Manhattan plot and quantile–quantile (QQ) plot of combined analysis for thyroglobulin (Tg) levels. (

Regional association plot of ST6GAL1 region. The most significant SNP (rs4012172) is shown in purple. Otherwise, the colors of the circles denote their correlations (LD r 2) with the top SNP. Color images are available online.

Forest plot of the association between the ST6GAL1 gene polymorphism rs4012172 and Tg levels.
In addition to the genome-wide significant association identified for SNPs within ST6GAL1, several suggestive associations were also identified with a p-value of
Associations of Top Single Nucleotide Polymorphisms
SNP, single nucleotide polymorphism.
Discussion
In this GWAS of plasma Tg levels in healthy populations, the ST6GAL1 gene on chromosome 3 was identified as a novel significant locus. The strongest association was observed for the ST6GAL1 gene polymorphism rs4012172 (p = 1.29 × 10−10), with the C allele being associated with higher Tg levels. The identified SNP accounts for 3.19% of population variance in plasma Tg. ST6GAL1 belongs to the sialyltransferase family, Golgi membrane-bound enzymes that catalyze the biosynthesis of sialylated oligosaccharides, and therefore has a fundamental role in the synthesis of specific sialylated structures (27). The highest expression of ST6GAL1 is found in liver, thyroid, spleen, lymph node, and prostate tissue (28). According to the Human Splicing Finder (29), there is no information on the predictive effect of the rs4012172 SNP in ST6GAL1 protein expression or activity. Among the remaining 15 significant polymorphisms, the rs3872724 variant was predicted to create a donor splice site within the intron, while for other polymorphisms, there was no available prediction information. As specified in GTEx (30), the strongest eQTL association signals reported in thyroid tissue for this gene are for rs3821819 and rs967367 (p = 8.2 × 10−13). Both variants are also significantly associated with the level of Tg in this data set (p = 1.9 × 10−9 and p = 2.42 × 10−9, respectively), and are in moderate LD (r 2 = 0.74, 1000 Genomes Phase III) with the lead rs4012172 SNP.
Since all of the GWAS hits are located in non-coding sites, either untyped rare variants or more indirect mechanisms could be responsible for the variation of plasma Tg levels.
Besides iodine availability, sialylation of Tg plays an important role in TH synthesis (2). Sialylation of Tg is associated with three aspects of Tg biology: recycling, autoregulation, and immunoreactivity (12).
Tg stored in the follicular lumen is internalized in thyrocytes and broken down to release THs. A portion of the internalized Tg (with no or low hormone content) that is poorly sialylated and iodinated cannot be proteolyzed by lysosomes (6). The thyroid gland rather tries to protect and recycle the immature Tg through a two-step transport system: first, through the Golgi compartment where novel oligosaccharides are added, followed by transport back to the follicular lumen where additional iodination and hormone formation occurs (2,6). Another fraction of the immature Tg molecules is transported via transcytotic vesicles to the basolateral thyrocyte membrane and then released into the bloodstream (2,31).
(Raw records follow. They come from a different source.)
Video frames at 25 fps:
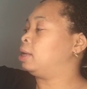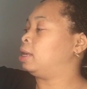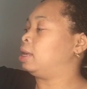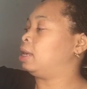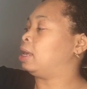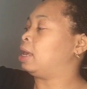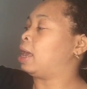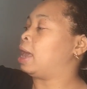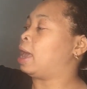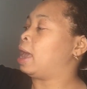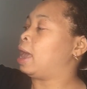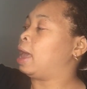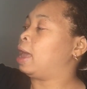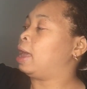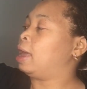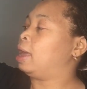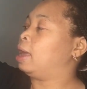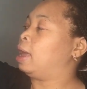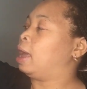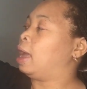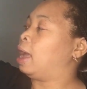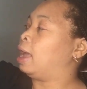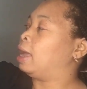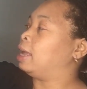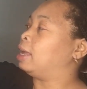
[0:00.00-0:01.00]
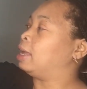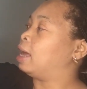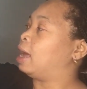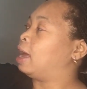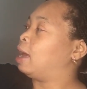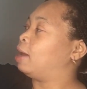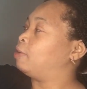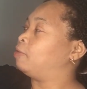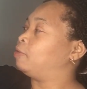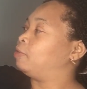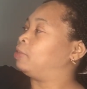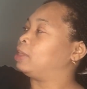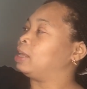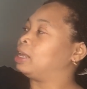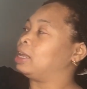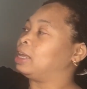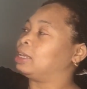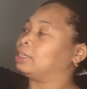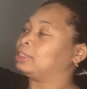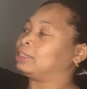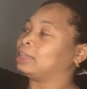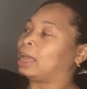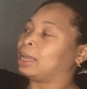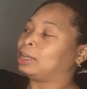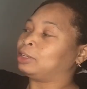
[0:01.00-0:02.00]
Here I have
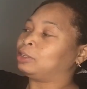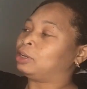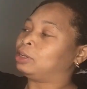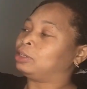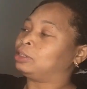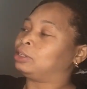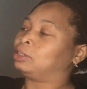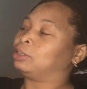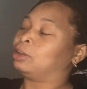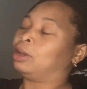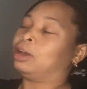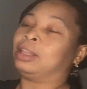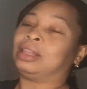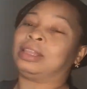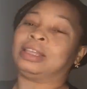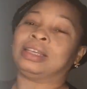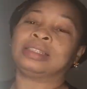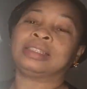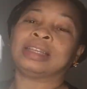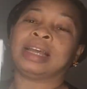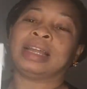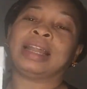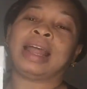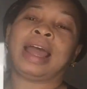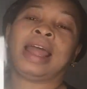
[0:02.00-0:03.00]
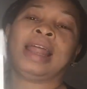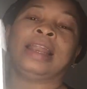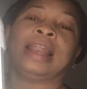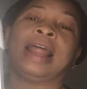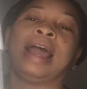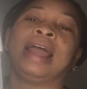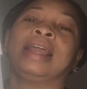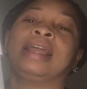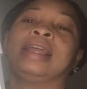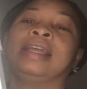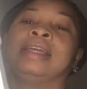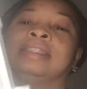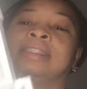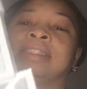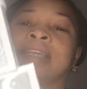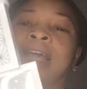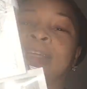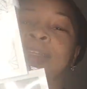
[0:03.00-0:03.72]
this. I just saw this and I liked it.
One of the potential mechanisms of Tg autoregulation and endocytosis is placed at the apical membrane of thyrocytes where there is direct contact of signal transduction receptors with Tg from the follicular lumen. Up to now, three candidate signal transduction receptors have been described: the asialoglycoprotein (ASGP), N-acetylglucosamine receptor, and megalin. Sialylation of Tg is considered necessary for the release of Tg into thyrocytes via receptor-mediated endocytosis. The ASGP and N-acetylglucosamine receptors are probably involved in sorting immature Tg molecules for recycling to the follicular lumen. Poorly sialylated Tg located in the periphery of the follicular lumen has a greater affinity for the ASGP receptor than normally sialylated Tg (2,32). Sialylation could also have an important role in the variability of plasma Tg levels in healthy individuals, since it seems to play an important role in regulating Tg secretion into the bloodstream (33).
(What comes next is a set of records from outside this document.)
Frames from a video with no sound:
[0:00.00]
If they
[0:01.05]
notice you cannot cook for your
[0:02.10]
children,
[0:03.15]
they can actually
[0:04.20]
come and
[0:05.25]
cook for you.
Sialic acids of native Tg have a protective role in the autoimmunization process. Several studies showed that desialylation may unmask the Tg isoantigen (34,35). There is now comprehensive evidence that the trigger for an autoimmune reaction is increased synthesis of desialylated Tg followed by the initiation of the autoimmunity process (35).
The polypeptide chain of the human Tg molecule contains 20 putative N-linked glycosylation sites, of which 16 are glycosylated in the mature Tg molecule (36,37). Sialylation is a late post-translational modification of human Tg. It has been reported that normal human Tg has a sialic acid content of 7.3 μg/mg (38). Sialyltransferases catalyze the transfer of sialic acid from cytidine monophosphosialic acid to the terminal position of carbohydrate chains of glycolipids and glycoproteins (39). ST6GAL1 encodes sialyltransferase 1, also known as β-galactiside α-2,6-sialyltransferase (39). Sialic acids are attached to the carbohydrate units of human Tg primarily with α-2,6 linkages established by the activity of sialyltransferase 1 (38). Alpha 2,6-bound sialic acids were also described on the Tg secreted by rat thyroid cell line FRTL-5 and porcine Tg (40,41). Furthermore, human thyroid tissue showed high mRNA levels of ST6GAL1 (39). Severely hyposialylated Tg was noticed in a patient with congenital goiter with hypothyroidism, and the authors observed that the α-2,6 sialyltransferase activity was deficient in that family (38). Therefore, based on this evidence and the present finding, it is suggested that ST6GAL1 variations may alter Tg sialylation and consequently influence the release of Tg into the bloodstream.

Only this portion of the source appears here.